Et elle se souvenue du regard que Harry posait sur elle, terrifié à l'idée qu'elle réponde par la positive. Maeve secoua doucement la tête et décolla ses doigts du lit pour les poser sur ceux du bouclé. Rien qu'un peu. Pour qu'il comprenne. Elle venait de faire le second pas qu'il n'espérait plus.

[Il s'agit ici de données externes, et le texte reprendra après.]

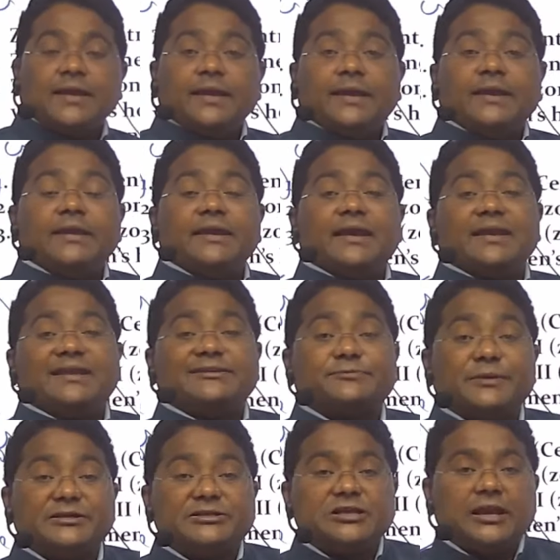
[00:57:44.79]
Here
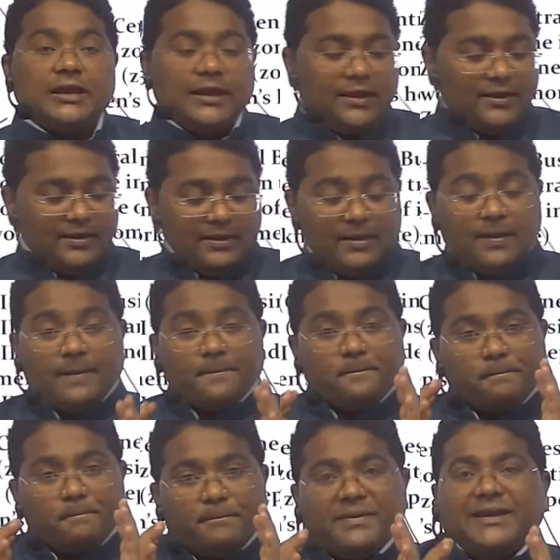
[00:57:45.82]
especially
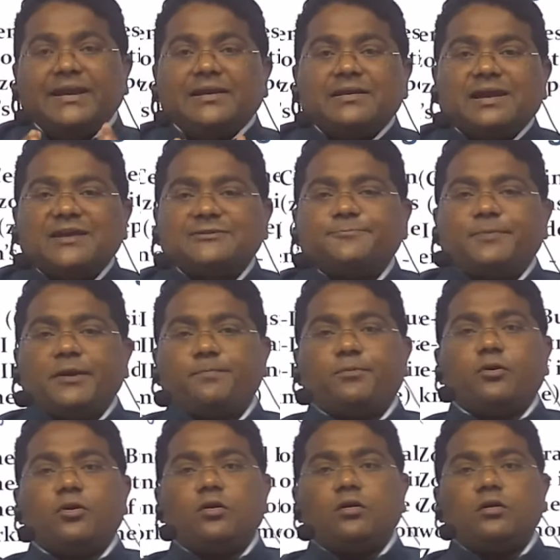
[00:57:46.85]
middle class
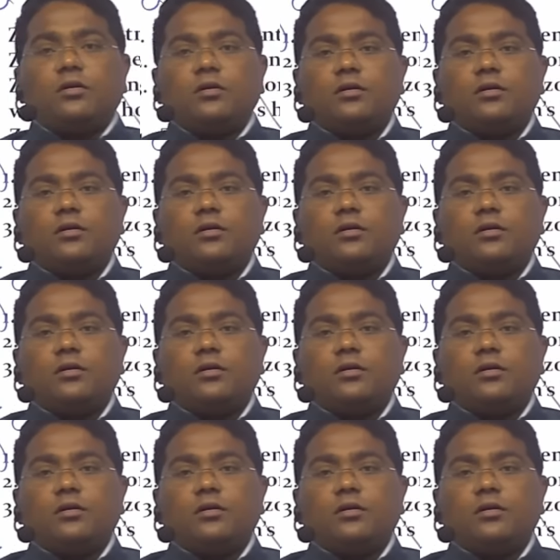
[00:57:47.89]
people,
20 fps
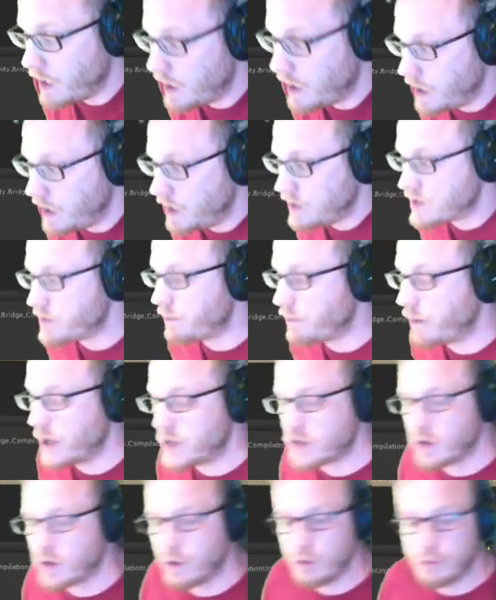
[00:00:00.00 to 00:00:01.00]
an
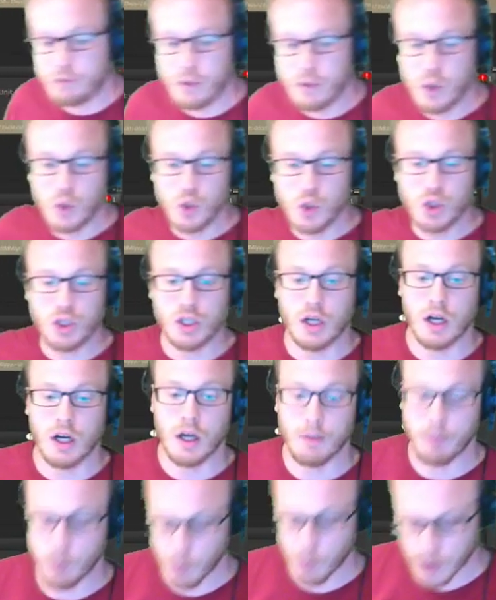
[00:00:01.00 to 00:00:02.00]
interface called
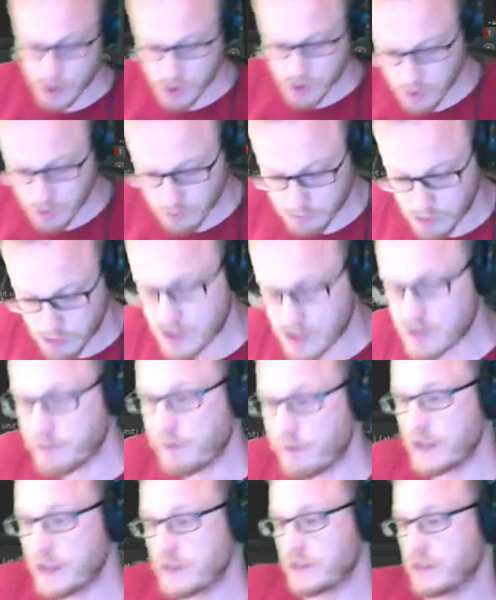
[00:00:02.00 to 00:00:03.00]
Moonsharp, which
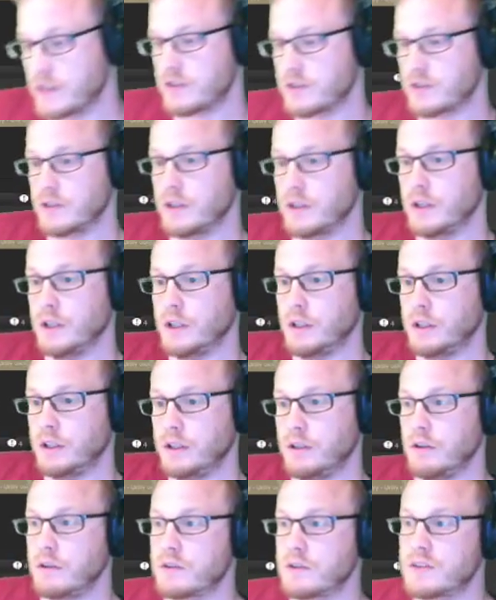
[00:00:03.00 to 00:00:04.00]
interfaces
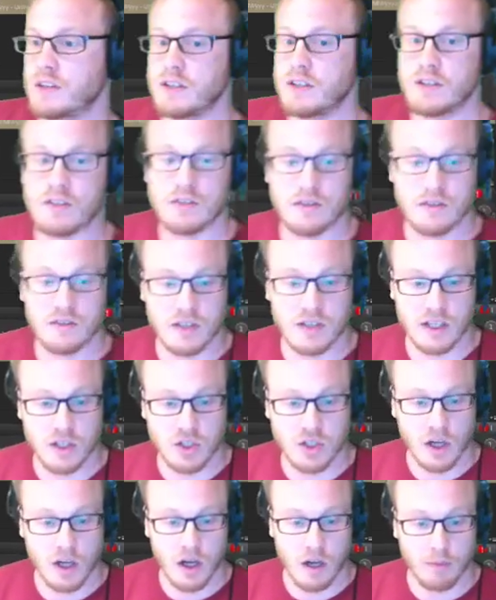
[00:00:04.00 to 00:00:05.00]
Unity's C#
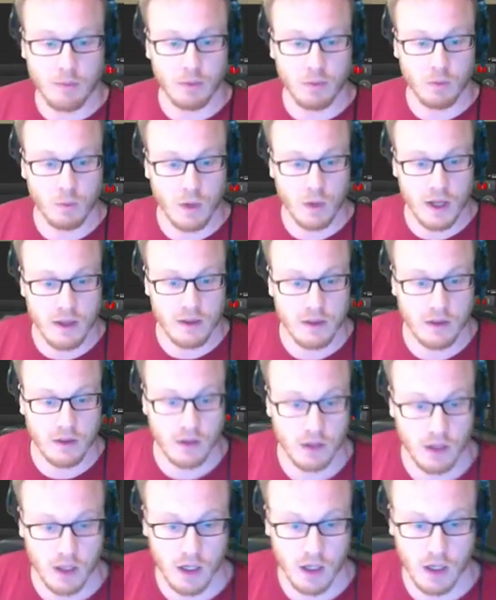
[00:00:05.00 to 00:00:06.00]
with
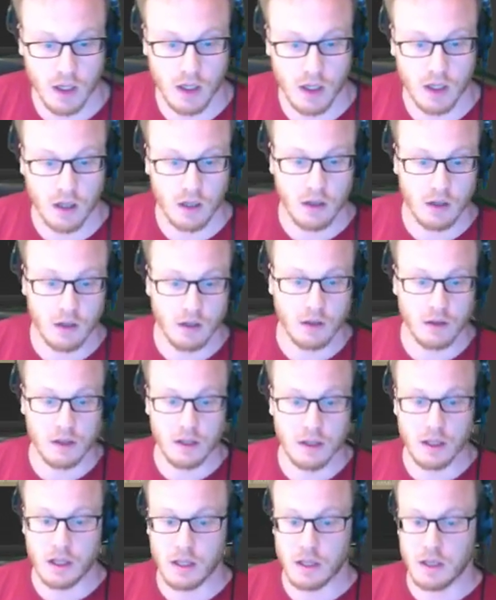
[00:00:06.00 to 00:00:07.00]

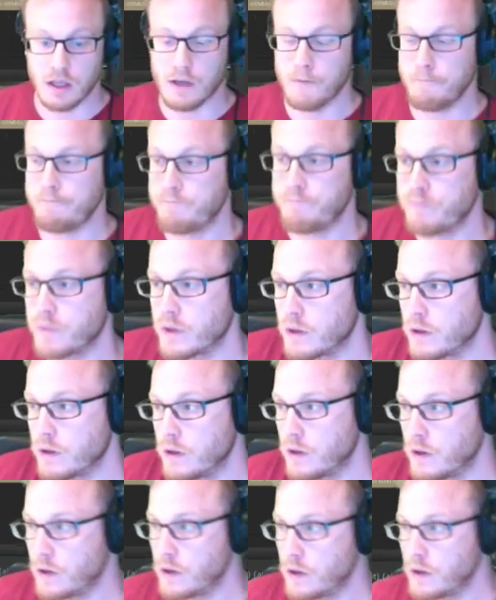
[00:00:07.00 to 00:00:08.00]
the
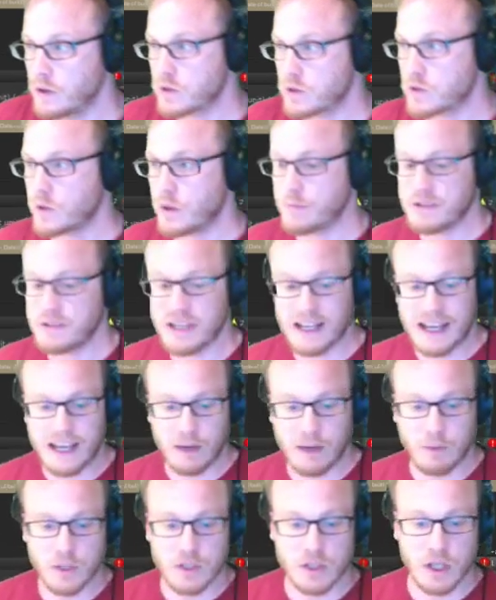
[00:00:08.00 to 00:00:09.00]
scripting
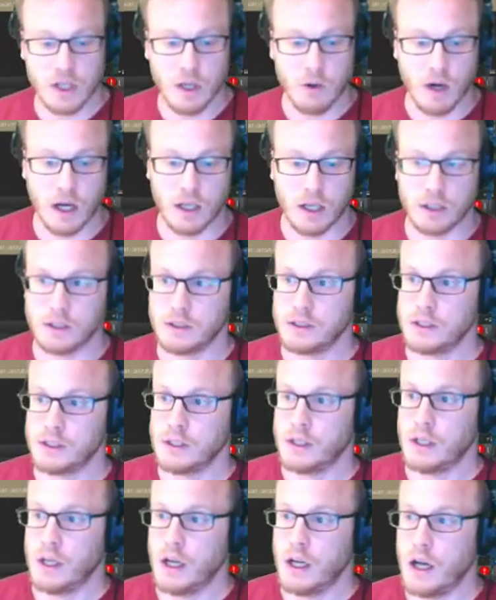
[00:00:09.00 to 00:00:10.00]
language Lua.
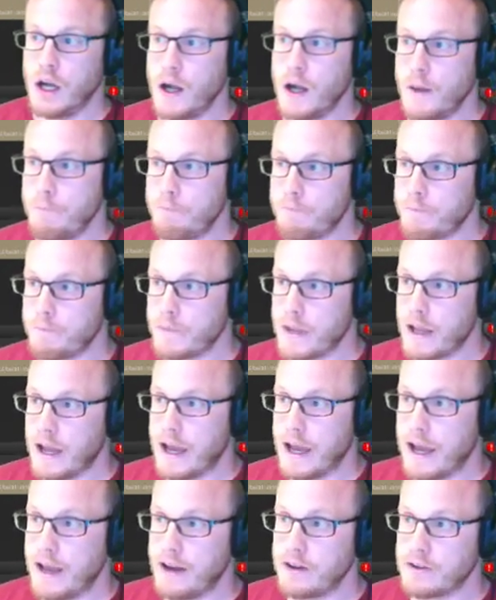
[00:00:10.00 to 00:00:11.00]

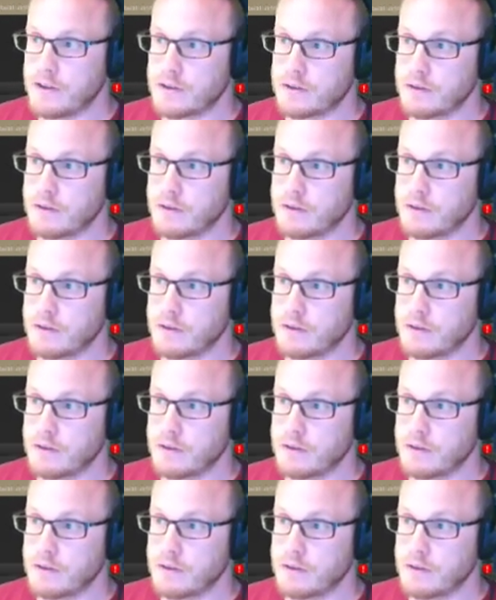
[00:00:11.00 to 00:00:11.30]
And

- Je sais que tu as compté pour moi, expliqua-t-elle avec tendresse, comme chaque mot qui s'échappait de sa bouche. Je me souviens de ton visage, je sais que je te connais mais je... Ma mère m'a appelé avant que tu n'arrives et je... Elle me parlait et moi, j'ai pas reconnu sa voix. Et j'essaye de me souvenir de son visage mais même ça, je n'y arrive pas. Et j'ai peur que ça dure. J'ai peur que tu sois déçu parce que je ne redeviendrais pas celle que tu as connue. Et surtout, celle que tu as aimée. Que tu aimes. Et peut-être qu'on a le même corps, cette fille et moi, mais je pourrais être son contraire. Et j'ai peur que tu t'accroches à cette image-là de moi. Peut-être que je vais jamais retrouver la mémoire et je veux pas m'imposer à toi. Je ne veux pas que tu restes dans l'espoir que je redevienne celle que j'étais. Donc tu peux me quitter, Harry. Je comprendrais ; tout le monde comprendrait. Tu n'as pas à endurer tout ça.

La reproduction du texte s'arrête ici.